### What to produce
Your answer should be the full set of records, printed exactly as they stand.

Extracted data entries
════════════════════

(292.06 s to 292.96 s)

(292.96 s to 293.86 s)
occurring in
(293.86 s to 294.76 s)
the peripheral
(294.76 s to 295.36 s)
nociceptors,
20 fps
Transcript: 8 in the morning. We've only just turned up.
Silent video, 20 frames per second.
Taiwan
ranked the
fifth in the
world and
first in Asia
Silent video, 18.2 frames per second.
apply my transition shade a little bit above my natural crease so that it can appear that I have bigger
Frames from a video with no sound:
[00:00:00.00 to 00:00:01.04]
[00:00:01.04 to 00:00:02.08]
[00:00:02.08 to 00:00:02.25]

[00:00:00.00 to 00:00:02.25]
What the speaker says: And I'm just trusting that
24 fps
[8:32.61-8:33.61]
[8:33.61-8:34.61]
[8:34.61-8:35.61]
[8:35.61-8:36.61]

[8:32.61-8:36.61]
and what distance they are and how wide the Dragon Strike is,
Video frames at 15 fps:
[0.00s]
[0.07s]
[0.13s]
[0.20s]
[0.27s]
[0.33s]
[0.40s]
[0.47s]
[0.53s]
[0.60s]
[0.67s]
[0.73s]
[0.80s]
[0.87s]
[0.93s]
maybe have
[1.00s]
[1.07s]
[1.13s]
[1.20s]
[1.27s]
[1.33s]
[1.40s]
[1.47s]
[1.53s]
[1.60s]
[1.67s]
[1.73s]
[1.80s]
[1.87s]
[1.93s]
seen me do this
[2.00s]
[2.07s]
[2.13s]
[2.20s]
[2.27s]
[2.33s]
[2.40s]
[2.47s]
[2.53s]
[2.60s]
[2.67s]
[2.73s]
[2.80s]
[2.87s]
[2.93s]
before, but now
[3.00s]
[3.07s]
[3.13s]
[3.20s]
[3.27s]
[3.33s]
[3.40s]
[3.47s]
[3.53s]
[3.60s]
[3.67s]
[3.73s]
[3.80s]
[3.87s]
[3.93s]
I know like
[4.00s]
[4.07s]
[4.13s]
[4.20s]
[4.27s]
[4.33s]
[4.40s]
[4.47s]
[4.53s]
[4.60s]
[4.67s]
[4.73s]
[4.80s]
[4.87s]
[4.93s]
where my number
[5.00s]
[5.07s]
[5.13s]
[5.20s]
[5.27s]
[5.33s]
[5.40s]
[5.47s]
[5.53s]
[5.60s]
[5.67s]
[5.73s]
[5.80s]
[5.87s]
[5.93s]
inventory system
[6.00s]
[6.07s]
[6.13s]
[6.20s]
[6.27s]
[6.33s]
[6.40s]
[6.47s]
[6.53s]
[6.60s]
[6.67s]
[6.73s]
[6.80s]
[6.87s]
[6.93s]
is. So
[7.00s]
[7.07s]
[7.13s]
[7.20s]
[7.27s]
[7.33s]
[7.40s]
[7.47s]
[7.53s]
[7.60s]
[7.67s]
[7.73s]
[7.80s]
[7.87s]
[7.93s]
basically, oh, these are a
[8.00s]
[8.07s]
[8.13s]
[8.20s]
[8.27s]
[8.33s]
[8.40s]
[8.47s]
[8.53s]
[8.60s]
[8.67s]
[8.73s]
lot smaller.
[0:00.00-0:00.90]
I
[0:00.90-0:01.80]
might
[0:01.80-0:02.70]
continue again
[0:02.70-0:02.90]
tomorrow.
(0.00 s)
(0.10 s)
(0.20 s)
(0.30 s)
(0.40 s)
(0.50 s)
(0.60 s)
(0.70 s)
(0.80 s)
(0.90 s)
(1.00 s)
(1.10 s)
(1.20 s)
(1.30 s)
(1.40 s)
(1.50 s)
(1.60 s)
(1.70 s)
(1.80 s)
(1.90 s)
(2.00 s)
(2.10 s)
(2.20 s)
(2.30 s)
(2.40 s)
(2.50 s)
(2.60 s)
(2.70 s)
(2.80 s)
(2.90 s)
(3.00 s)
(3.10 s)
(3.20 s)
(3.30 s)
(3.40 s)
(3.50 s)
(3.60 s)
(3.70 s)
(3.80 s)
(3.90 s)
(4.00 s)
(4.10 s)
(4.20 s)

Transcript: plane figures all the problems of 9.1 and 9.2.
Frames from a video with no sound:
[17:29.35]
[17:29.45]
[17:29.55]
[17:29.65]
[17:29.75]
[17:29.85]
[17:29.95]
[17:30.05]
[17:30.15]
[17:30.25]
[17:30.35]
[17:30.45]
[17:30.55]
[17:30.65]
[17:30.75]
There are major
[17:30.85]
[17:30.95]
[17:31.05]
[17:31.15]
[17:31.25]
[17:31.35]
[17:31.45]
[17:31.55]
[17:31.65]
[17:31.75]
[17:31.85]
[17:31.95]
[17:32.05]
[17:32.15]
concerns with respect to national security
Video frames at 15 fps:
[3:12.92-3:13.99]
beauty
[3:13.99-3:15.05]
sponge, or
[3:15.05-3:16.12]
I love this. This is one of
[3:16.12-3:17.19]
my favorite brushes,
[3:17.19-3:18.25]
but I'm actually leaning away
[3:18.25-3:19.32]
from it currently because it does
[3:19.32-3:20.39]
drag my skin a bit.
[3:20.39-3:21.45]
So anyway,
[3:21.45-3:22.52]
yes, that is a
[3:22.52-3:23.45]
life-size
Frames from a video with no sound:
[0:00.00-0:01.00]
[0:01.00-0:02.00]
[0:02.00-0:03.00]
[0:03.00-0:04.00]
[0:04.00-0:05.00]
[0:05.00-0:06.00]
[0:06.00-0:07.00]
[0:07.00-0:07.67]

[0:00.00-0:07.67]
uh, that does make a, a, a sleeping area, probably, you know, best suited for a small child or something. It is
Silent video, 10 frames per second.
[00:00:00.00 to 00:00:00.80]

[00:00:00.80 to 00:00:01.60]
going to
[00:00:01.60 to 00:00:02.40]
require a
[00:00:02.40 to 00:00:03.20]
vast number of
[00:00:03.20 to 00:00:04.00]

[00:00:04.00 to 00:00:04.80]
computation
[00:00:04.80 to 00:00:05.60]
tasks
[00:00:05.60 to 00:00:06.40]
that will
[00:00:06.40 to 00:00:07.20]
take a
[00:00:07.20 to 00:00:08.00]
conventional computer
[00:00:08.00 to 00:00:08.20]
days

════════════════════

### Written reply
(292.06 s to 292.96 s)

(292.96 s to 293.86 s)
occurring in
(293.86 s to 294.76 s)
the peripheral
(294.76 s to 295.36 s)
nociceptors,
20 fps
Transcript: 8 in the morning. We've only just turned up.
Silent video, 20 frames per second.
Taiwan
ranked the
fifth in the
world and
first in Asia
Silent video, 18.2 frames per second.
apply my transition shade a little bit above my natural crease so that it can appear that I have bigger
Frames from a video with no sound:
[00:00:00.00 to 00:00:01.04]
[00:00:01.04 to 00:00:02.08]
[00:00:02.08 to 00:00:02.25]

[00:00:00.00 to 00:00:02.25]
What the speaker says: And I'm just trusting that
24 fps
[8:32.61-8:33.61]
[8:33.61-8:34.61]
[8:34.61-8:35.61]
[8:35.61-8:36.61]

[8:32.61-8:36.61]
and what distance they are and how wide the Dragon Strike is,
Video frames at 15 fps:
[0.00s]
[0.07s]
[0.13s]
[0.20s]
[0.27s]
[0.33s]
[0.40s]
[0.47s]
[0.53s]
[0.60s]
[0.67s]
[0.73s]
[0.80s]
[0.87s]
[0.93s]
maybe have
[1.00s]
[1.07s]
[1.13s]
[1.20s]
[1.27s]
[1.33s]
[1.40s]
[1.47s]
[1.53s]
[1.60s]
[1.67s]
[1.73s]
[1.80s]
[1.87s]
[1.93s]
seen me do this
[2.00s]
[2.07s]
[2.13s]
[2.20s]
[2.27s]
[2.33s]
[2.40s]
[2.47s]
[2.53s]
[2.60s]
[2.67s]
[2.73s]
[2.80s]
[2.87s]
[2.93s]
before, but now
[3.00s]
[3.07s]
[3.13s]
[3.20s]
[3.27s]
[3.33s]
[3.40s]
[3.47s]
[3.53s]
[3.60s]
[3.67s]
[3.73s]
[3.80s]
[3.87s]
[3.93s]
I know like
[4.00s]
[4.07s]
[4.13s]
[4.20s]
[4.27s]
[4.33s]
[4.40s]
[4.47s]
[4.53s]
[4.60s]
[4.67s]
[4.73s]
[4.80s]
[4.87s]
[4.93s]
where my number
[5.00s]
[5.07s]
[5.13s]
[5.20s]
[5.27s]
[5.33s]
[5.40s]
[5.47s]
[5.53s]
[5.60s]
[5.67s]
[5.73s]
[5.80s]
[5.87s]
[5.93s]
inventory system
[6.00s]
[6.07s]
[6.13s]
[6.20s]
[6.27s]
[6.33s]
[6.40s]
[6.47s]
[6.53s]
[6.60s]
[6.67s]
[6.73s]
[6.80s]
[6.87s]
[6.93s]
is. So
[7.00s]
[7.07s]
[7.13s]
[7.20s]
[7.27s]
[7.33s]
[7.40s]
[7.47s]
[7.53s]
[7.60s]
[7.67s]
[7.73s]
[7.80s]
[7.87s]
[7.93s]
basically, oh, these are a
[8.00s]
[8.07s]
[8.13s]
[8.20s]
[8.27s]
[8.33s]
[8.40s]
[8.47s]
[8.53s]
[8.60s]
[8.67s]
[8.73s]
lot smaller.
[0:00.00-0:00.90]
I
[0:00.90-0:01.80]
might
[0:01.80-0:02.70]
continue again
[0:02.70-0:02.90]
tomorrow.
(0.00 s)
(0.10 s)
(0.20 s)
(0.30 s)
(0.40 s)
(0.50 s)
(0.60 s)
(0.70 s)
(0.80 s)
(0.90 s)
(1.00 s)
(1.10 s)
(1.20 s)
(1.30 s)
(1.40 s)
(1.50 s)
(1.60 s)
(1.70 s)
(1.80 s)
(1.90 s)
(2.00 s)
(2.10 s)
(2.20 s)
(2.30 s)
(2.40 s)
(2.50 s)
(2.60 s)
(2.70 s)
(2.80 s)
(2.90 s)
(3.00 s)
(3.10 s)
(3.20 s)
(3.30 s)
(3.40 s)
(3.50 s)
(3.60 s)
(3.70 s)
(3.80 s)
(3.90 s)
(4.00 s)
(4.10 s)
(4.20 s)

Transcript: plane figures all the problems of 9.1 and 9.2.
Frames from a video with no sound:
[17:29.35]
[17:29.45]
[17:29.55]
[17:29.65]
[17:29.75]
[17:29.85]
[17:29.95]
[17:30.05]
[17:30.15]
[17:30.25]
[17:30.35]
[17:30.45]
[17:30.55]
[17:30.65]
[17:30.75]
There are major
[17:30.85]
[17:30.95]
[17:31.05]
[17:31.15]
[17:31.25]
[17:31.35]
[17:31.45]
[17:31.55]
[17:31.65]
[17:31.75]
[17:31.85]
[17:31.95]
[17:32.05]
[17:32.15]
concerns with respect to national security
Video frames at 15 fps:
[3:12.92-3:13.99]
beauty
[3:13.99-3:15.05]
sponge, or
[3:15.05-3:16.12]
I love this. This is one of
[3:16.12-3:17.19]
my favorite brushes,
[3:17.19-3:18.25]
but I'm actually leaning away
[3:18.25-3:19.32]
from it currently because it does
[3:19.32-3:20.39]
drag my skin a bit.
[3:20.39-3:21.45]
So anyway,
[3:21.45-3:22.52]
yes, that is a
[3:22.52-3:23.45]
life-size
Frames from a video with no sound:
[0:00.00-0:01.00]
[0:01.00-0:02.00]
[0:02.00-0:03.00]
[0:03.00-0:04.00]
[0:04.00-0:05.00]
[0:05.00-0:06.00]
[0:06.00-0:07.00]
[0:07.00-0:07.67]

[0:00.00-0:07.67]
uh, that does make a, a, a sleeping area, probably, you know, best suited for a small child or something. It is
Silent video, 10 frames per second.
[00:00:00.00 to 00:00:00.80]

[00:00:00.80 to 00:00:01.60]
going to
[00:00:01.60 to 00:00:02.40]
require a
[00:00:02.40 to 00:00:03.20]
vast number of
[00:00:03.20 to 00:00:04.00]

[00:00:04.00 to 00:00:04.80]
computation
[00:00:04.80 to 00:00:05.60]
tasks
[00:00:05.60 to 00:00:06.40]
that will
[00:00:06.40 to 00:00:07.20]
take a
[00:00:07.20 to 00:00:08.00]
conventional computer
[00:00:08.00 to 00:00:08.20]
days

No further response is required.